HIV protease inhibitors do not block SARS-CoV-2 3CL^pro activity in a cell-based luciferase complementation assay. To determine if HIV protease inhibitors are active against SARS-CoV-2 3CL^pro in cells, 293T cells were transfected with the S-L-GFP lentiviral vector, and DMSO (control) or inhibitors (0.1, 0.4, 1.6, 6.3, 25, or 100 µM) were added. NanoBiT activity (circle, left axis) and cell viability (measured with the CellTiter-Glo 2.0 assay; triangle, right axis) were analyzed 30 h post-transfection and are expressed as relative luciferase units (RLU). Cell viability data were normalized to the DMSO sample, which was set to 100%. NanoBiT data were normalized to the DMSO and 100 µM GC376 samples, which were set to 0 and 100%, respectively.
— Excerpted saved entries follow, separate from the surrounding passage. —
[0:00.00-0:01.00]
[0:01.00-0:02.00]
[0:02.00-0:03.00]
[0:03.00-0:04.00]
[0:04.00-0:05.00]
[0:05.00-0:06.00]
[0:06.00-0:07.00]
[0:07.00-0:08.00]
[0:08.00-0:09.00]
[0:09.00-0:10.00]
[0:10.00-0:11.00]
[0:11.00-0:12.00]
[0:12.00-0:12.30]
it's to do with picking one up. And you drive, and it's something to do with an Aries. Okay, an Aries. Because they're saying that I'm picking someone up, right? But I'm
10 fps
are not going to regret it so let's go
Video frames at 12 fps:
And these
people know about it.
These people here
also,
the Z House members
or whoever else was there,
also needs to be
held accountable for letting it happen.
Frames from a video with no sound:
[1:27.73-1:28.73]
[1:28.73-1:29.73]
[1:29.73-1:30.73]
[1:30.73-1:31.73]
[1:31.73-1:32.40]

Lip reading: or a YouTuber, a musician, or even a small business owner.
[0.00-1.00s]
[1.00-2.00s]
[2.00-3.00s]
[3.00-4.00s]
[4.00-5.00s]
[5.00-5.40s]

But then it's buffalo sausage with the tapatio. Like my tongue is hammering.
The data represent the mean ± standard deviation of three independent experiments; * p < 0.05, ** p < 0.01, *** p < 0.001 (relative to no-drug; one-way ANOVA with Dunnett’s post-test).

Figure 5

Boceprevir, Z-FA-FMK, calpain inhibitor XII, and GRL-0496, inhibit SARS-CoV-2 3CL^pro in a cell-based luciferase complementation assay. To determine if other compounds are active against SARS-CoV-2 3CL^pro in cells, 293T cells were transfected with the S-L-GFP lentiviral vector, and DMSO (control) or compounds (0.1, 0.4, 1.6, 6.3, 25, or 100 µM) were added. NanoBiT activity (circle, left axis) and cell viability (measured with the CellTiter-Glo 2.0 assay; triangle, right axis) were analyzed 30 h post-transfection and are expressed as relative luciferase units (RLU). Cell viability data were normalized to the DMSO sample, which was set to 100%. NanoBiT data were normalized to the DMSO and 100 µM GC376 samples, which were set to 0 and 100%, respectively. The data represent the mean ± standard deviation of three independent experiments; ** p < 0.01, *** p < 0.001 (relative to no-drug; one-way ANOVA with Dunnett’s post-test).